## What the task requires
With the pictures left out, reproduce exactly the lines running from the line with "[0:02.00-0:03.00]" to the last line of the material below.

[Material for this exercise Boundary: Start]

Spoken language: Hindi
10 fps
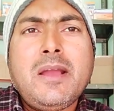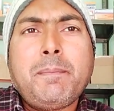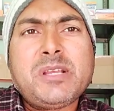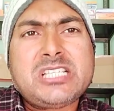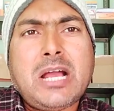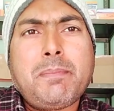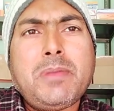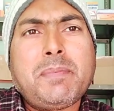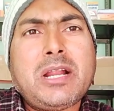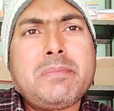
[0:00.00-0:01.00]
पेशाब में
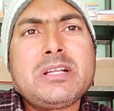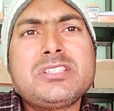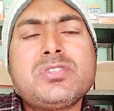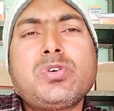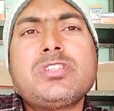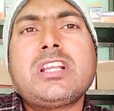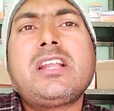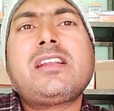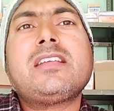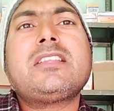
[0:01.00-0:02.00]
बराबर जिनको जलन
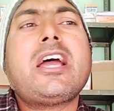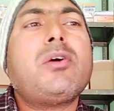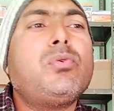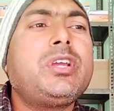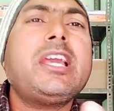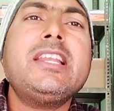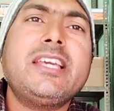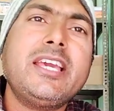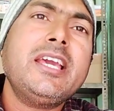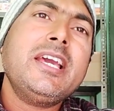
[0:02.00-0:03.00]
रहता है उनके
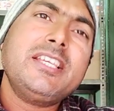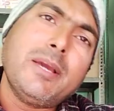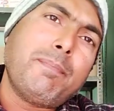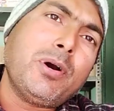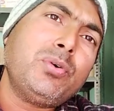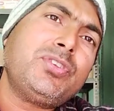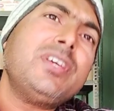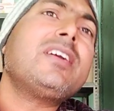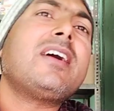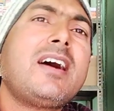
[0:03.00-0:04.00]
लिए ये बहुत ही
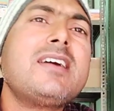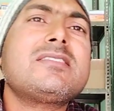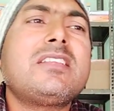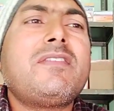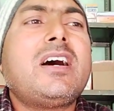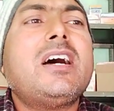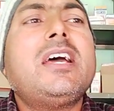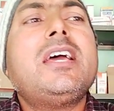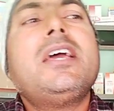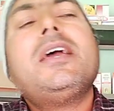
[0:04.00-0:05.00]
खास दवा है
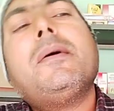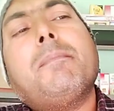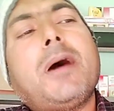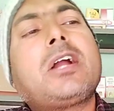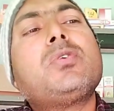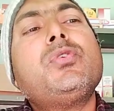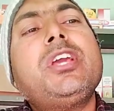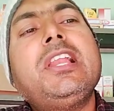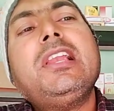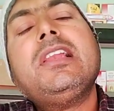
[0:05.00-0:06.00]
बाकुनील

[Material for this exercise Boundary: End]

## Task solution
[0:02.00-0:03.00]
रहता है उनके
[0:03.00-0:04.00]
लिए ये बहुत ही
[0:04.00-0:05.00]
खास दवा है
[0:05.00-0:06.00]
बाकुनील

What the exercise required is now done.